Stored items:
= Beginning of Section =
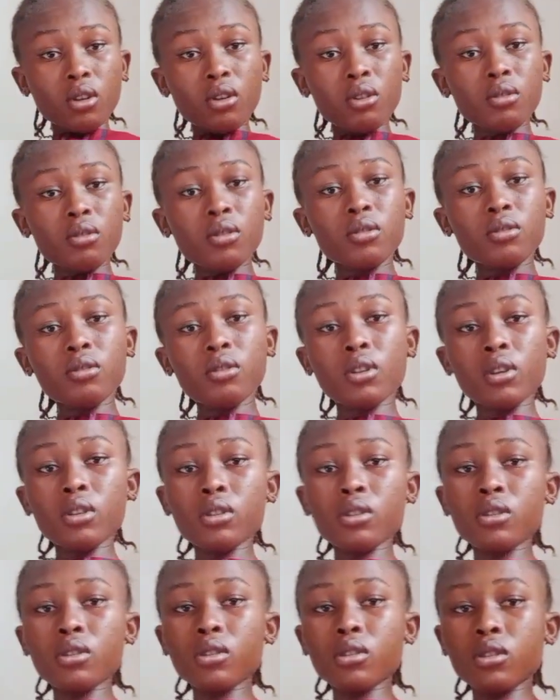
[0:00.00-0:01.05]
hold on you guys,
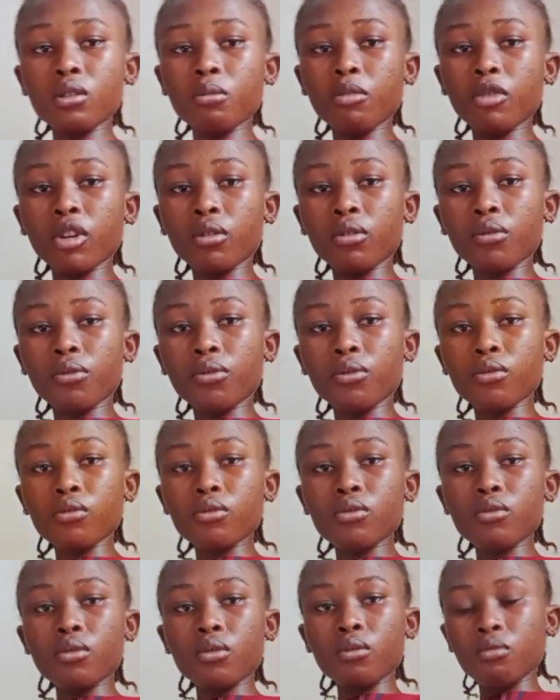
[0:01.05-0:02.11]
this is the microphone,
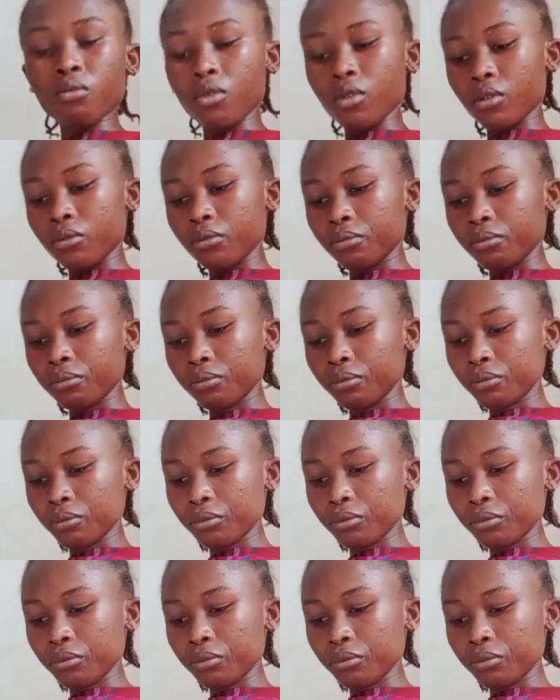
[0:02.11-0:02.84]
2 in 1.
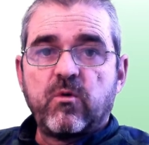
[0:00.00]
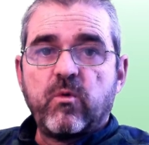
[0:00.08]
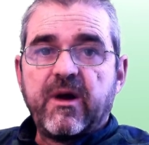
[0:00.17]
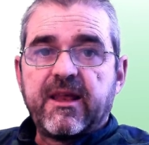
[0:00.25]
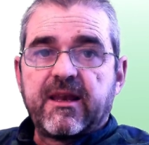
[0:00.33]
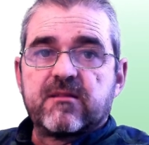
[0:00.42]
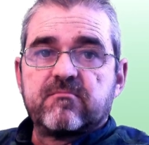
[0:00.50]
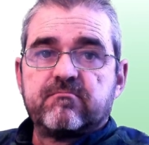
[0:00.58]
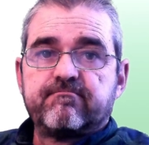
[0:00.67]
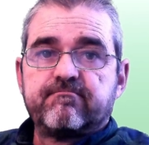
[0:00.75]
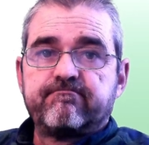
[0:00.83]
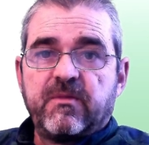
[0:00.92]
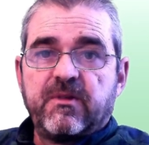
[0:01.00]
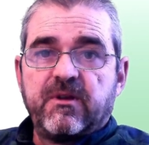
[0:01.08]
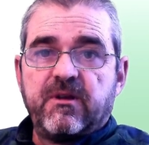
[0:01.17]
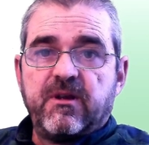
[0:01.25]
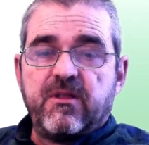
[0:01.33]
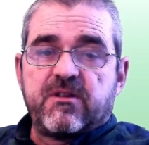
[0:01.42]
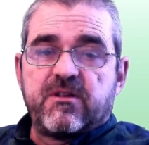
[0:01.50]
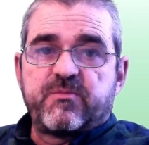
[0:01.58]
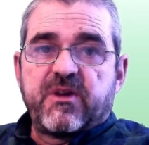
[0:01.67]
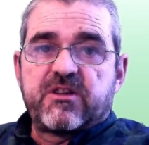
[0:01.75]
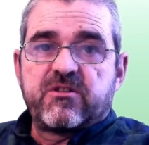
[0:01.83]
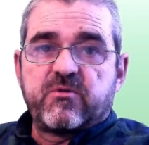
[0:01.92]
Well, in this
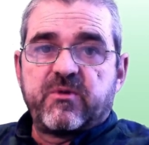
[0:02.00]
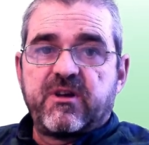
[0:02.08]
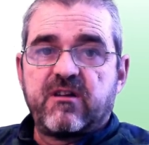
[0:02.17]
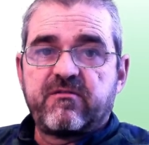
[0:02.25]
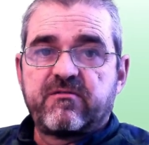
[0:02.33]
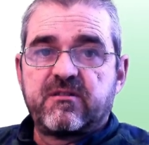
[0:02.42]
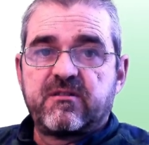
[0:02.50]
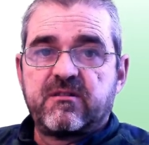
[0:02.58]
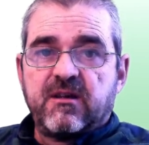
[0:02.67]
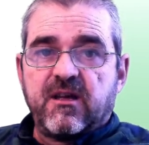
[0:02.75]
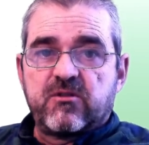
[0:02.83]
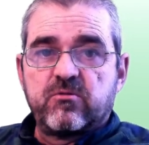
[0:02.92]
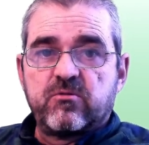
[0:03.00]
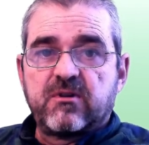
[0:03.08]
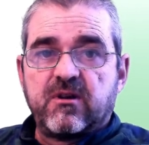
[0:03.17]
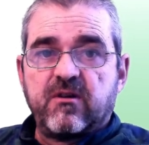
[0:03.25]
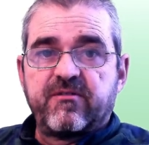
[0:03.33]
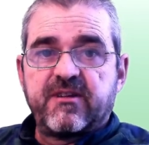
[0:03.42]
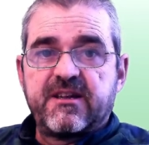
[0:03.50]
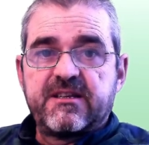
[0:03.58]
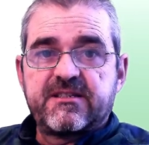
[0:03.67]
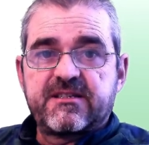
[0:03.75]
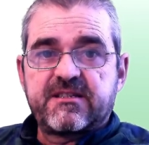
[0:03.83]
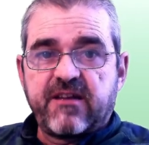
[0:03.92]
picture we have a total of
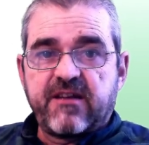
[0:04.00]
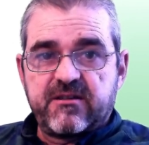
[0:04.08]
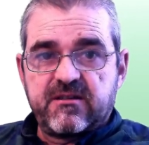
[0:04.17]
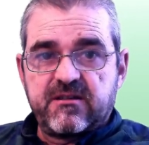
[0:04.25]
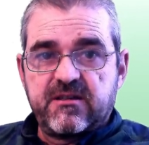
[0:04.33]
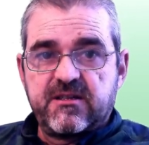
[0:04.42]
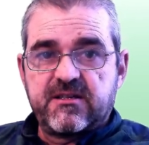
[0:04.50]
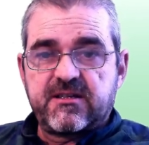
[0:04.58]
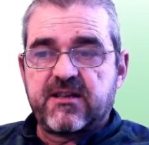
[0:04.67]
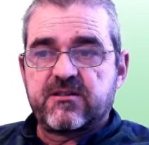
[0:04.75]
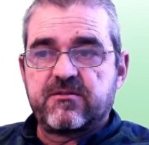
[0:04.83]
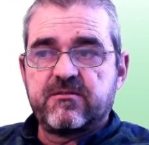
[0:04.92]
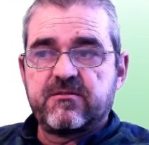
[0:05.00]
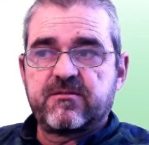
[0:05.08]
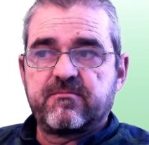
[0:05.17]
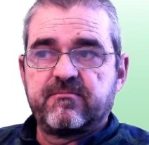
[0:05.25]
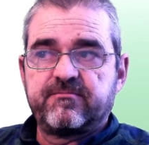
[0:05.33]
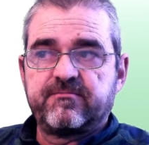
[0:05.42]
7 sensors,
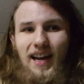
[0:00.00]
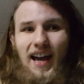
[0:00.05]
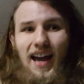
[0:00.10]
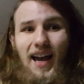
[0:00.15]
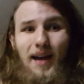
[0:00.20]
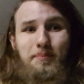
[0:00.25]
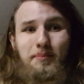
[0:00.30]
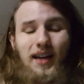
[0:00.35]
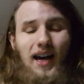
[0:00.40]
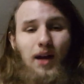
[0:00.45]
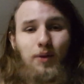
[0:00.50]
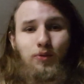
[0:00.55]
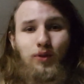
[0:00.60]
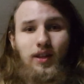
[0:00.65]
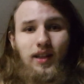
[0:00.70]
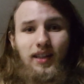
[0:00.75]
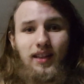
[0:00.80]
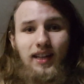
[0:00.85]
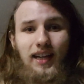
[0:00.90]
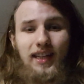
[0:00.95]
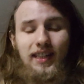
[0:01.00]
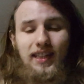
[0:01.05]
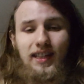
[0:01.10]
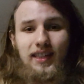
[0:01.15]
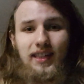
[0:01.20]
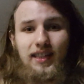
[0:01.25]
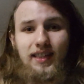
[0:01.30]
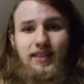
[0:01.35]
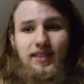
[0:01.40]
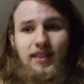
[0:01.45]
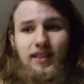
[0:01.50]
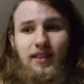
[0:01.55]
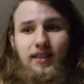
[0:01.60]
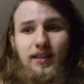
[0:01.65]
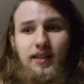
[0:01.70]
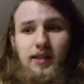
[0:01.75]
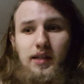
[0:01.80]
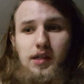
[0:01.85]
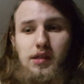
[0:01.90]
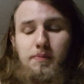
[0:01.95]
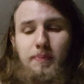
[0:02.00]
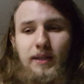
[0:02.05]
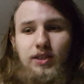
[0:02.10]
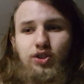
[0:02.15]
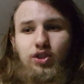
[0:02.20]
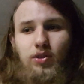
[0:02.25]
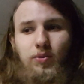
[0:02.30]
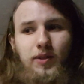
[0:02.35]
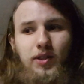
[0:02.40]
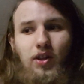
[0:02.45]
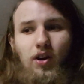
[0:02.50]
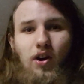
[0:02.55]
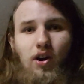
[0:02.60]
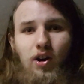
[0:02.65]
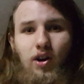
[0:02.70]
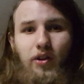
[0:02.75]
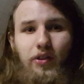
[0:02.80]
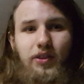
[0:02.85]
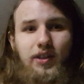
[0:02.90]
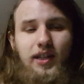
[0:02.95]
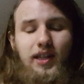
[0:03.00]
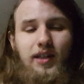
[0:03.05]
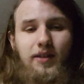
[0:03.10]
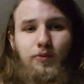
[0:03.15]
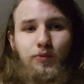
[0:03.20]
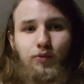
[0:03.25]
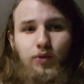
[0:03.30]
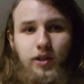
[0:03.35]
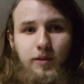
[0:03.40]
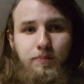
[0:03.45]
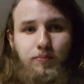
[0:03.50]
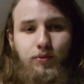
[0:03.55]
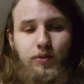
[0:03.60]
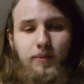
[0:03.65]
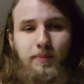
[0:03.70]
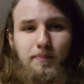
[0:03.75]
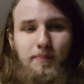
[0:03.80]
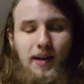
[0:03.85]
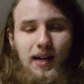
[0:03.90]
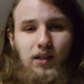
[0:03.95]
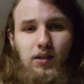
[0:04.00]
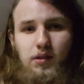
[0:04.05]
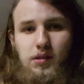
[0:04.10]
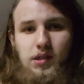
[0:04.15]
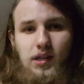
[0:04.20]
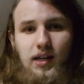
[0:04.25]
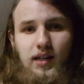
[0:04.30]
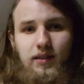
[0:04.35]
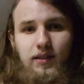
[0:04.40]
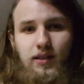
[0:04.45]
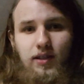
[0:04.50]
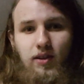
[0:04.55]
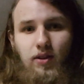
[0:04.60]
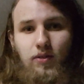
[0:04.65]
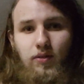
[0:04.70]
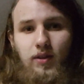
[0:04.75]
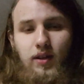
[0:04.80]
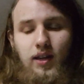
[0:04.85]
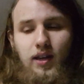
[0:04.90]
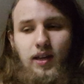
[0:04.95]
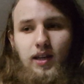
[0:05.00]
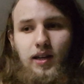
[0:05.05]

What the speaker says: I'm not really liking it, especially with all the reprint medals on there,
= End of Section =
# About this task
Wherever a picture appears, omit it; copy the rest of the data exactly.

# Answer
[0:00.00-0:01.05]
hold on you guys,
[0:01.05-0:02.11]
this is the microphone,
[0:02.11-0:02.84]
2 in 1.
[0:00.00]
[0:00.08]
[0:00.17]
[0:00.25]
[0:00.33]
[0:00.42]
[0:00.50]
[0:00.58]
[0:00.67]
[0:00.75]
[0:00.83]
[0:00.92]
[0:01.00]
[0:01.08]
[0:01.17]
[0:01.25]
[0:01.33]
[0:01.42]
[0:01.50]
[0:01.58]
[0:01.67]
[0:01.75]
[0:01.83]
[0:01.92]
Well, in this
[0:02.00]
[0:02.08]
[0:02.17]
[0:02.25]
[0:02.33]
[0:02.42]
[0:02.50]
[0:02.58]
[0:02.67]
[0:02.75]
[0:02.83]
[0:02.92]
[0:03.00]
[0:03.08]
[0:03.17]
[0:03.25]
[0:03.33]
[0:03.42]
[0:03.50]
[0:03.58]
[0:03.67]
[0:03.75]
[0:03.83]
[0:03.92]
picture we have a total of
[0:04.00]
[0:04.08]
[0:04.17]
[0:04.25]
[0:04.33]
[0:04.42]
[0:04.50]
[0:04.58]
[0:04.67]
[0:04.75]
[0:04.83]
[0:04.92]
[0:05.00]
[0:05.08]
[0:05.17]
[0:05.25]
[0:05.33]
[0:05.42]
7 sensors,
[0:00.00]
[0:00.05]
[0:00.10]
[0:00.15]
[0:00.20]
[0:00.25]
[0:00.30]
[0:00.35]
[0:00.40]
[0:00.45]
[0:00.50]
[0:00.55]
[0:00.60]
[0:00.65]
[0:00.70]
[0:00.75]
[0:00.80]
[0:00.85]
[0:00.90]
[0:00.95]
[0:01.00]
[0:01.05]
[0:01.10]
[0:01.15]
[0:01.20]
[0:01.25]
[0:01.30]
[0:01.35]
[0:01.40]
[0:01.45]
[0:01.50]
[0:01.55]
[0:01.60]
[0:01.65]
[0:01.70]
[0:01.75]
[0:01.80]
[0:01.85]
[0:01.90]
[0:01.95]
[0:02.00]
[0:02.05]
[0:02.10]
[0:02.15]
[0:02.20]
[0:02.25]
[0:02.30]
[0:02.35]
[0:02.40]
[0:02.45]
[0:02.50]
[0:02.55]
[0:02.60]
[0:02.65]
[0:02.70]
[0:02.75]
[0:02.80]
[0:02.85]
[0:02.90]
[0:02.95]
[0:03.00]
[0:03.05]
[0:03.10]
[0:03.15]
[0:03.20]
[0:03.25]
[0:03.30]
[0:03.35]
[0:03.40]
[0:03.45]
[0:03.50]
[0:03.55]
[0:03.60]
[0:03.65]
[0:03.70]
[0:03.75]
[0:03.80]
[0:03.85]
[0:03.90]
[0:03.95]
[0:04.00]
[0:04.05]
[0:04.10]
[0:04.15]
[0:04.20]
[0:04.25]
[0:04.30]
[0:04.35]
[0:04.40]
[0:04.45]
[0:04.50]
[0:04.55]
[0:04.60]
[0:04.65]
[0:04.70]
[0:04.75]
[0:04.80]
[0:04.85]
[0:04.90]
[0:04.95]
[0:05.00]
[0:05.05]

What the speaker says: I'm not really liking it, especially with all the reprint medals on there,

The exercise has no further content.